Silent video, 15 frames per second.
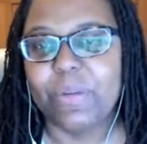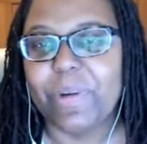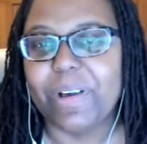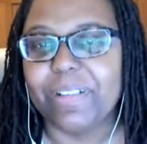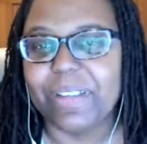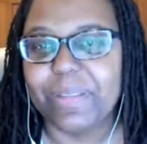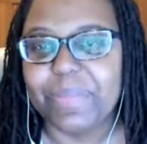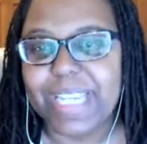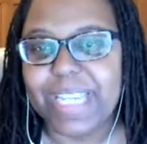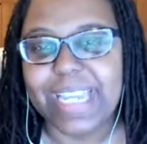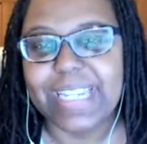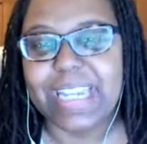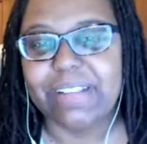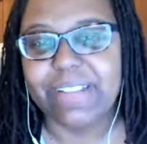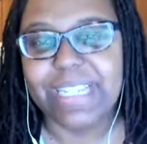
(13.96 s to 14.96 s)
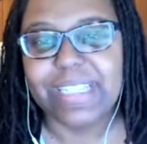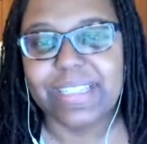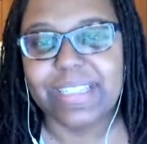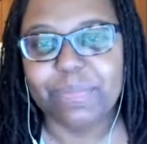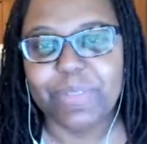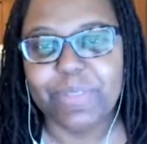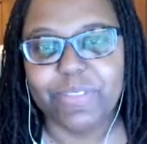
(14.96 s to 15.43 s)
Welcome to Anti
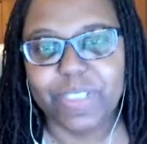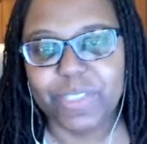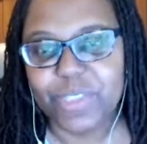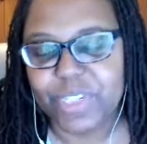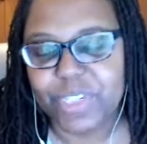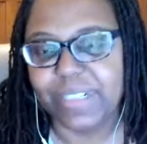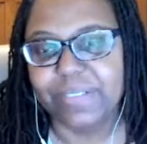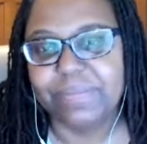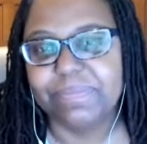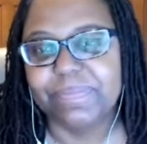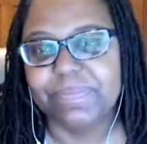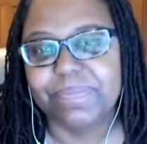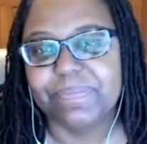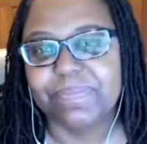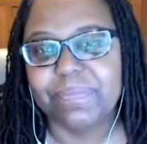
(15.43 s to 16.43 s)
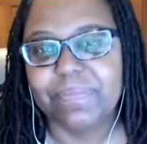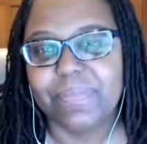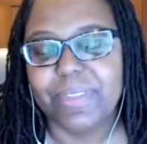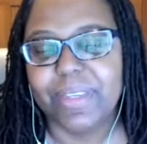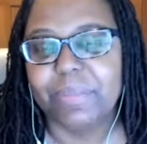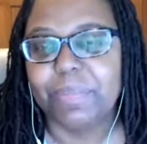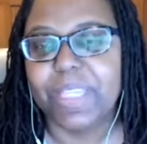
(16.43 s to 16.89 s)
Racism Revolution,
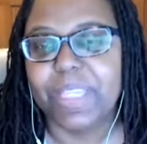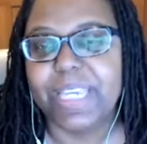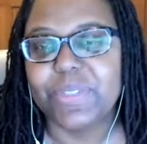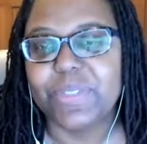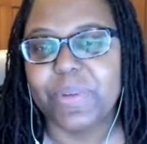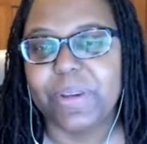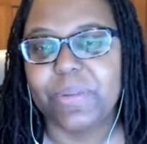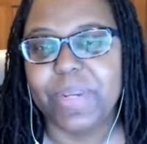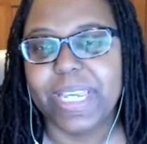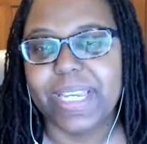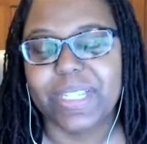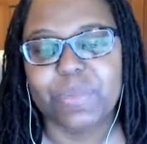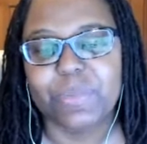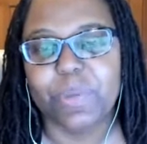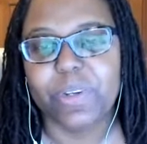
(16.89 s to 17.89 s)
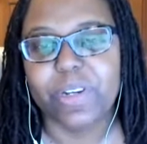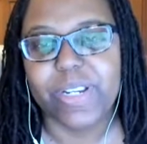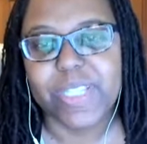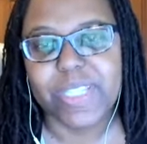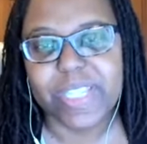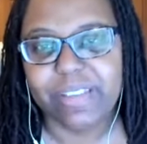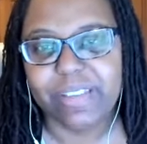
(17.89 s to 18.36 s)
a place where we explore
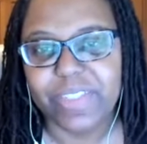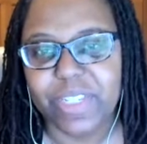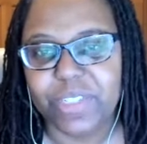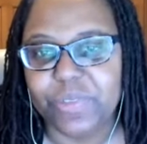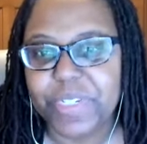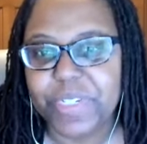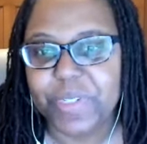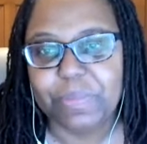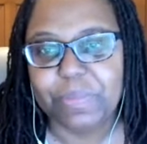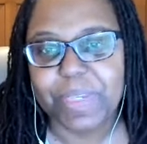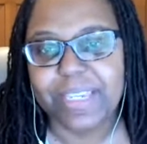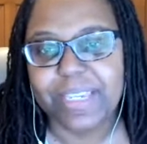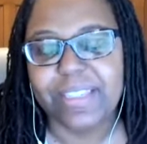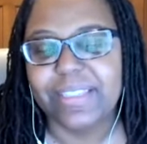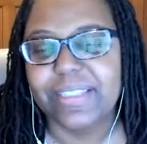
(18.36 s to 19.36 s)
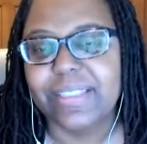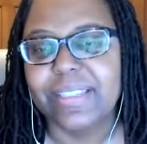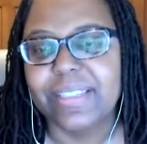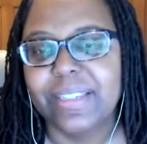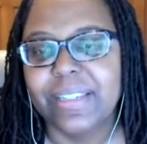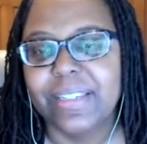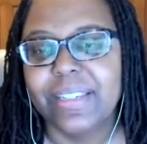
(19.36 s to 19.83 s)
ourselves as racial beings,
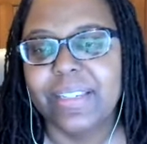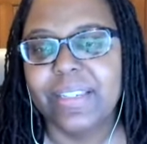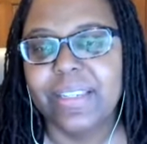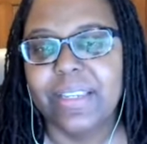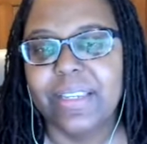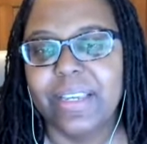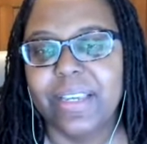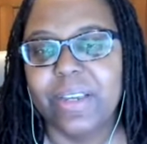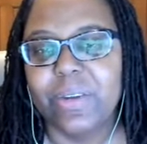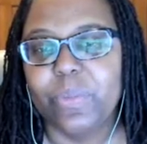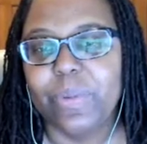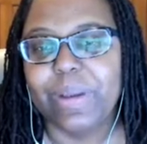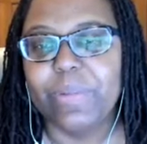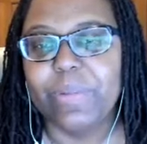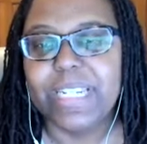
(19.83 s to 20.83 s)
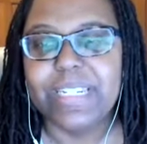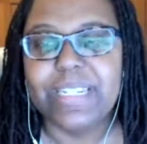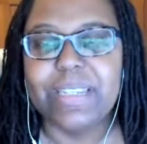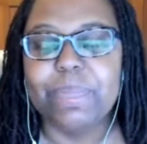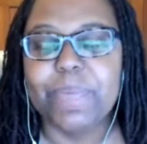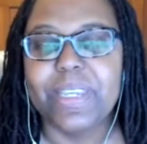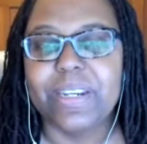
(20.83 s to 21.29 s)
where we
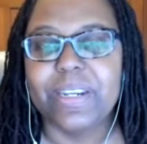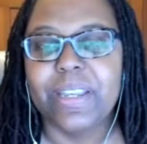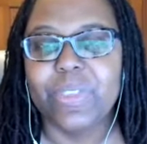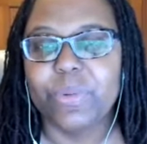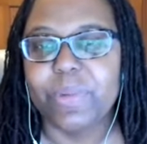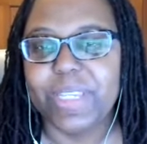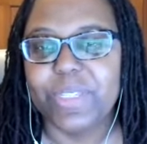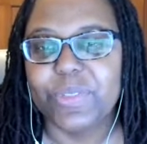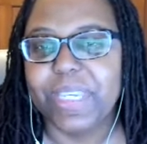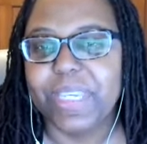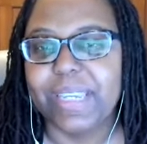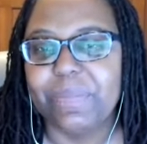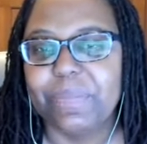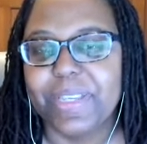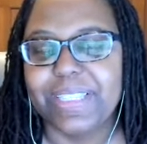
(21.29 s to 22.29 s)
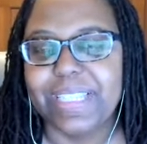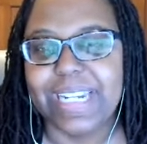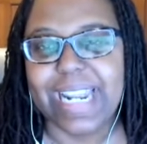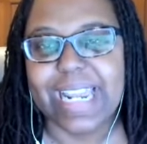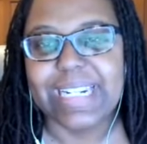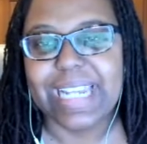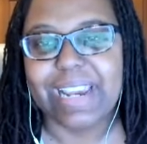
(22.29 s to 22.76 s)
deepen the ways we can build
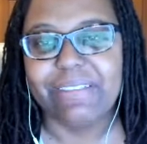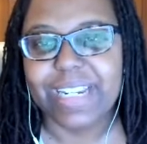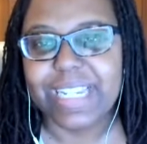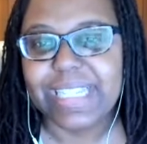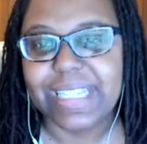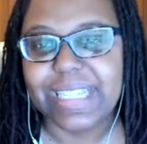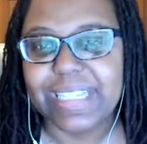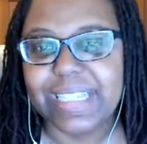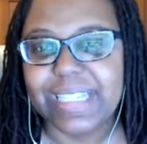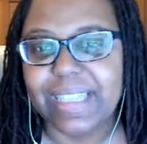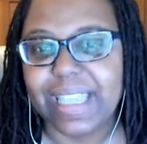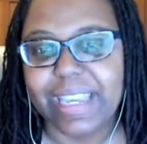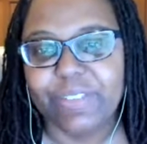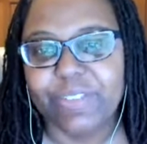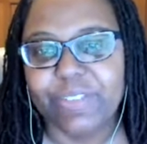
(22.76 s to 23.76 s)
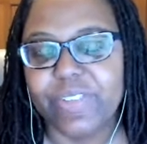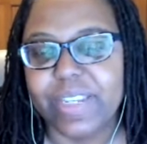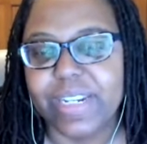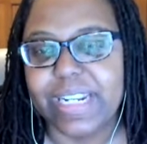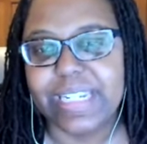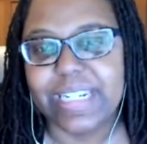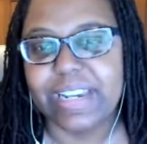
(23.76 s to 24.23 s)
an anti racist life,
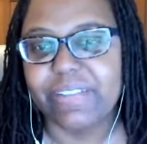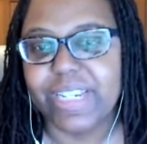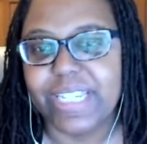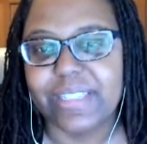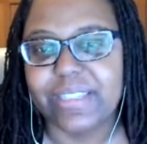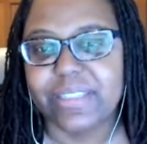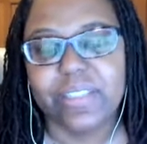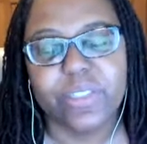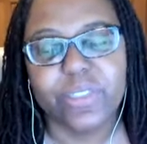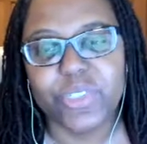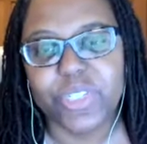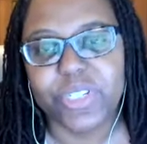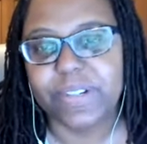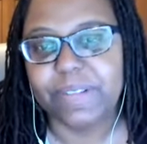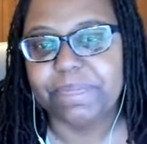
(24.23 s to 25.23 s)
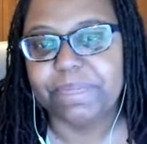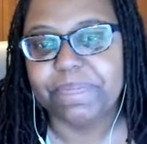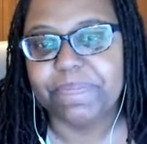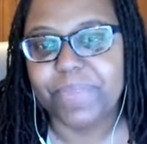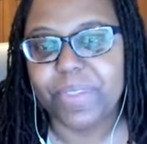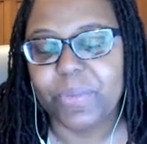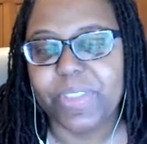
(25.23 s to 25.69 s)
an anti racist culture,
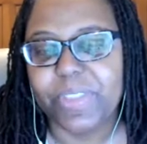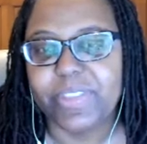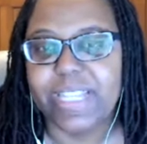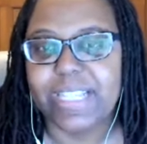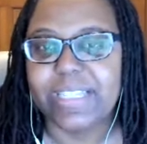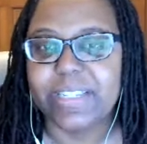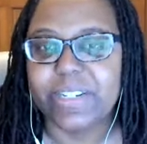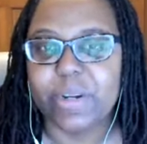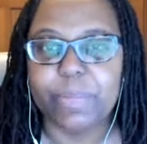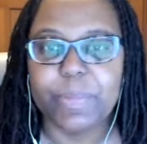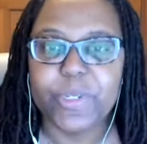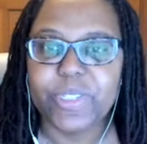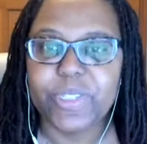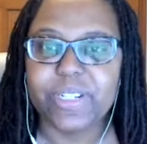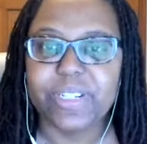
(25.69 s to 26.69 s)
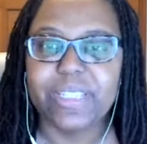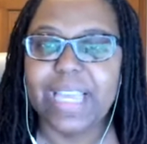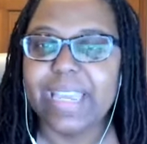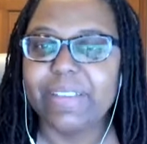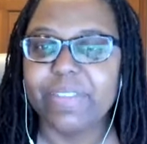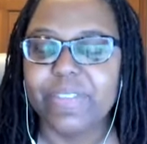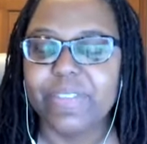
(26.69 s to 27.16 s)
whether that's in our personal
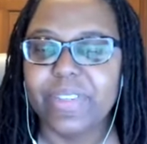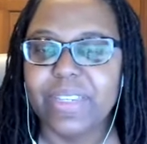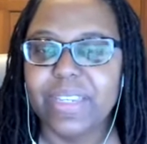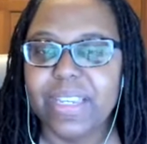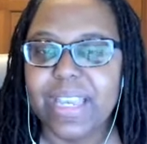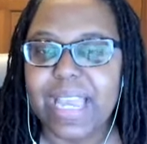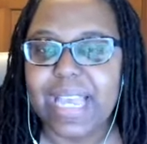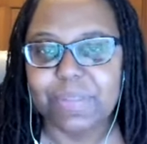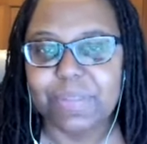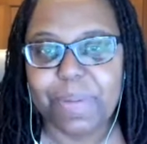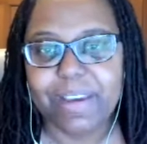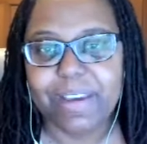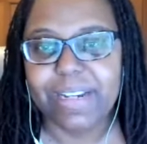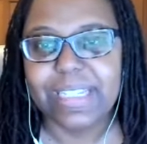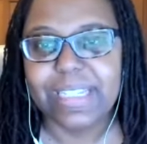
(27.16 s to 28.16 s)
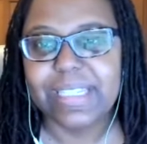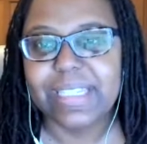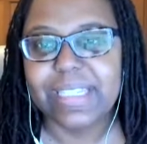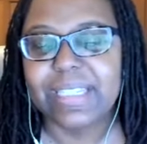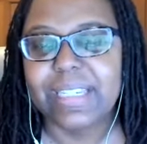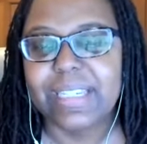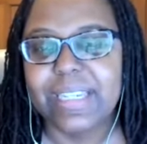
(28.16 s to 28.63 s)
life, as
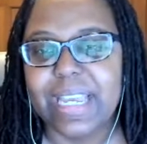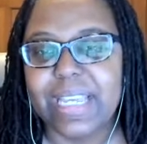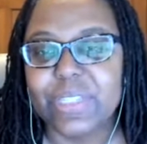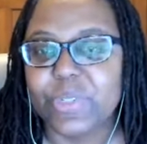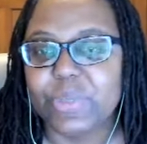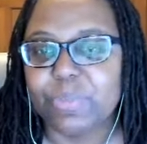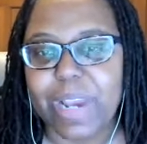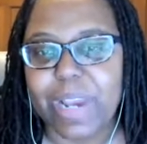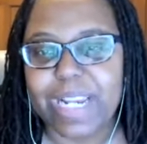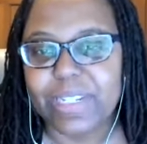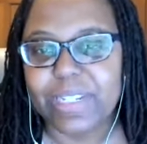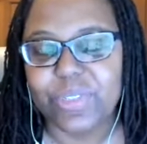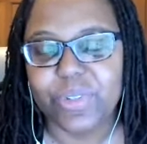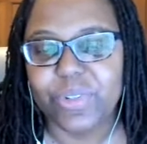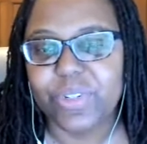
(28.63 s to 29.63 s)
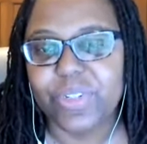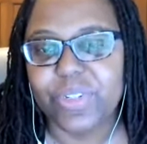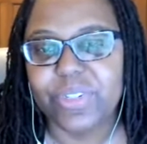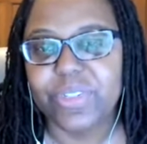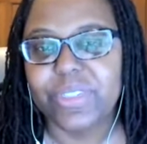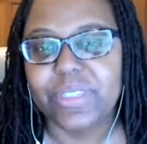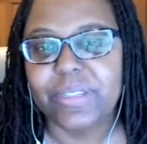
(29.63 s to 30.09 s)
parents, as group practice
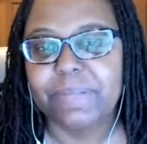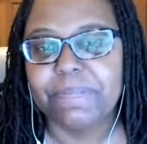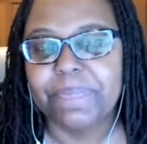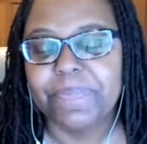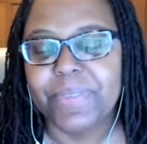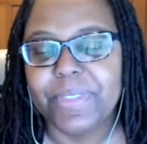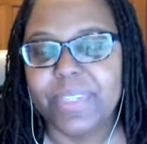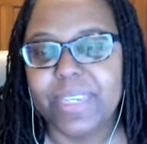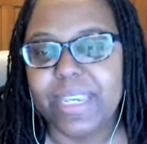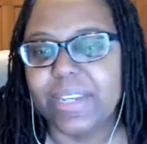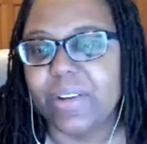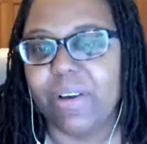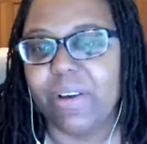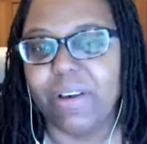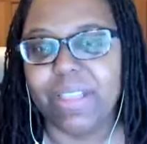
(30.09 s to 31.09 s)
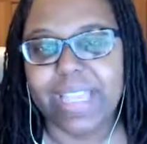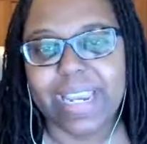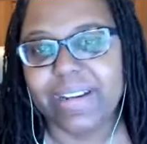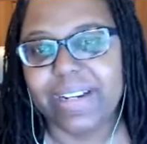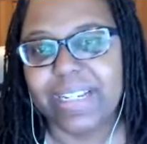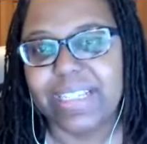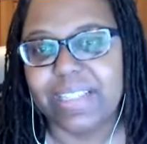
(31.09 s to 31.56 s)
owners, in all
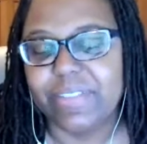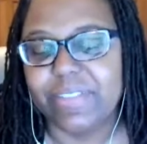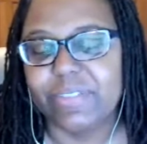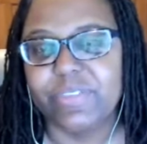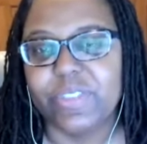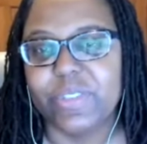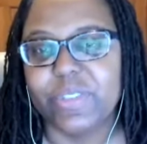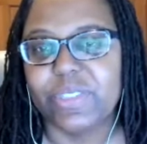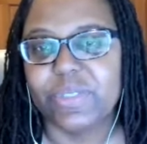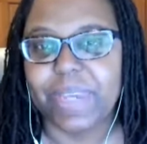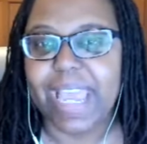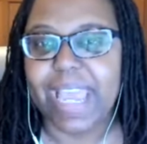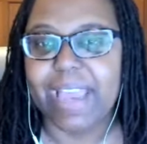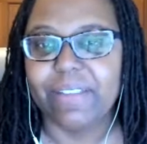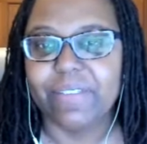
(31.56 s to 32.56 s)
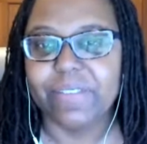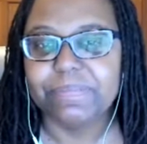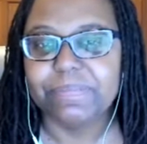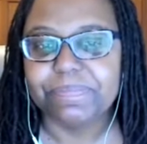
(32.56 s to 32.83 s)
areas of influence we have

┄┄┄┄┄┄

▶ [What you are asked to do]:
Beginning with the line where "(16.43 s to 16.89 s)" appears, transcribe the records above word for word through their last line, and include no pictures.

▶ [Written answer]:
(16.43 s to 16.89 s)
Racism Revolution,
(16.89 s to 17.89 s)
(17.89 s to 18.36 s)
a place where we explore
(18.36 s to 19.36 s)
(19.36 s to 19.83 s)
ourselves as racial beings,
(19.83 s to 20.83 s)
(20.83 s to 21.29 s)
where we
(21.29 s to 22.29 s)
(22.29 s to 22.76 s)
deepen the ways we can build
(22.76 s to 23.76 s)
(23.76 s to 24.23 s)
an anti racist life,
(24.23 s to 25.23 s)
(25.23 s to 25.69 s)
an anti racist culture,
(25.69 s to 26.69 s)
(26.69 s to 27.16 s)
whether that's in our personal
(27.16 s to 28.16 s)
(28.16 s to 28.63 s)
life, as
(28.63 s to 29.63 s)
(29.63 s to 30.09 s)
parents, as group practice
(30.09 s to 31.09 s)
(31.09 s to 31.56 s)
owners, in all
(31.56 s to 32.56 s)
(32.56 s to 32.83 s)
areas of influence we have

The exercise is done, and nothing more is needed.